Я ваших условиев не принимаю.
Повадился дед Андрей смотреть “Семнадцать мгновений” каждый Божий день. Кашей не корми, но дай на Штирлица поглядеть. И даже не поглядеть, а хоть бы лишь послушать, ибо образ штандартенфюрера у Андрея теперь был выгравирован в зенице ока.
Бабка Нюра, супружница, конечно, недовольная, что же это депендность такая нам на голову. Был дед как дед, а тут - штирлицемания.
Баба Маша, из дома напротив, наоборот - позитивная. “Зато по бабам не бегает, - говорит. - Цани!”
А дед Андрей - он ещё тот дед. Из перестроечных, из хотящих перемен, из тех, кто по Белому дому стреляли, хоть и холостыми. Но факт-то остался фактом - стреляли. Хоть и холостыми.
Дед Андрей музыку любит. Когда Нюра спрашивает:
- Ну,что ты в ней, в этой пиафе нашёл, хрен ты старый”.
Дед Андрей, не тушуясь, отвещает:
- ЛюбЫ.
- И что ж? - Нюра подымает градус конфронтации, - Тоже мне. ЛЮбы- нелЮбы.
А дед Андрей смиренно:
- Любовь долготерпит, милосердствует, любовь не завидует, любовь не превозносится,не мыслит зла, не радуется неправде, а сорадуется истине; все покрывает, всему верит, всего надеется, все переносит.
- Это ты Тарковского насмотрелся, неудачно, надо сказать, - уличает его Нюра. - А сам-то лох.

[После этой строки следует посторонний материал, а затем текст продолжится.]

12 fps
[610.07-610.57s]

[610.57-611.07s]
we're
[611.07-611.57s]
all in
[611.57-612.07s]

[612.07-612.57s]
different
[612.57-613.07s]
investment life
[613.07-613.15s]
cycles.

В любАх ни звиздени не понимашь.
- Поговорили, - смиренно думает Андрей. - Вот промолчу, и пусть баба себе торжествует.
А “Семнадцать мгновений” тем временем продолжались, Штирлиц, насладившись музыкой Микаэла Таривердиева и видом гусей-лебедей, уничтожив немецкую древесную почку (её запах напомнил запах весенних рязанских лесов), проследовал к своему “Мерсу”.
“Почему я такой циник? - спросил себя дед Андрей.”